Countless of superstitious beliefs associated with food can be heard and seen around the world. From bread to fish to dairy products to meat, almost every food has an attached tale of practices resulting from fear of the unknown, or trust in magic or chance. Many of these food and drink superstitions came about because of life ceremonies connected with such events as births and weddings, or because people established customs and status symbols around eating or abstaining from certain foods.

And while many of these peculiar food rituals are now being regarded as part of bygone civilizations, a few still persist up to these days. Thanks to modern-day people who have chosen to continuously patronize the supposed morsel of truth behind these bizarre customs, food and superstitions still go hand and hand in all corners of the globe.

Whether you believe them or not, here are some of the known connections between the food that we eat and the amazing beliefs that go with.

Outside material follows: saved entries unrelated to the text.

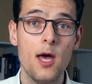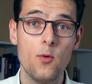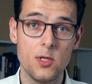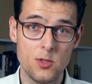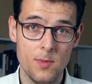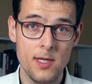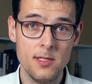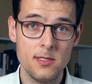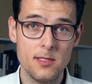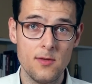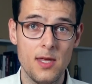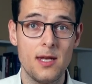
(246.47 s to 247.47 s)
which
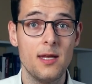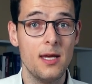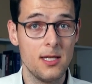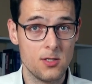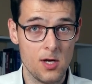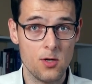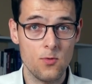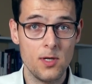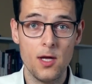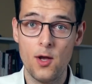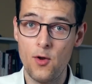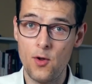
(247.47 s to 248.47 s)
means that, in
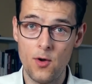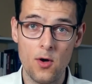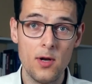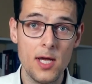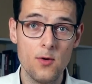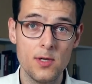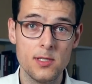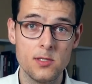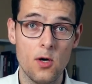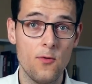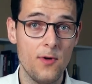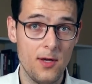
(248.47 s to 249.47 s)
general, not all areas
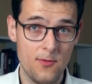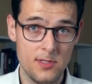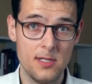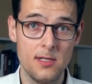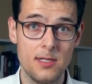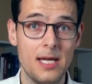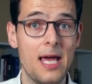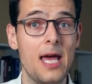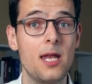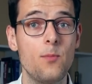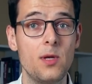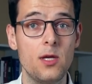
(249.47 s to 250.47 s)
of a facility
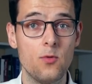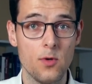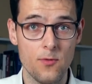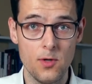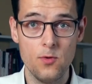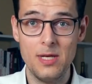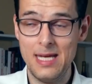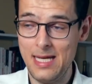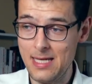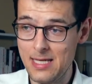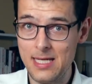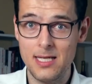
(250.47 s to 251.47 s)
can be reviewed
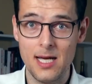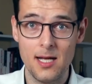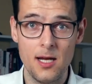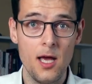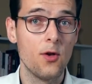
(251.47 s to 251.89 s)
in detail.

Breaking bread, for example, in someone’s hand supposedly brings bad luck. Nevertheless, it’s advisable to break — not cut — the first bread that comes out of the oven. It’s been said that it’s unlucky to cut it.

Another belief is that you should not leave a knife in an unsliced loaf of bread. If you do, you could be stabbing the source of your blessings. But bread may increase your chances for a long life if you follow the age-old practice of passing bread around your table at mealtime. When you break bread, or share bread, with strangers, you can expect, as superstitiously believed to establish friendships. Of course, there’s a practical purpose in this because if you share bread or eat together even with someone you barely know, you’ll like to earn friends or improve friendships.


Salt has been an important ingredient in many food preparations then and now. With that comes a collection of superstitious beliefs that have effectuated the common crystalline seasoning as some kind of a magical substance.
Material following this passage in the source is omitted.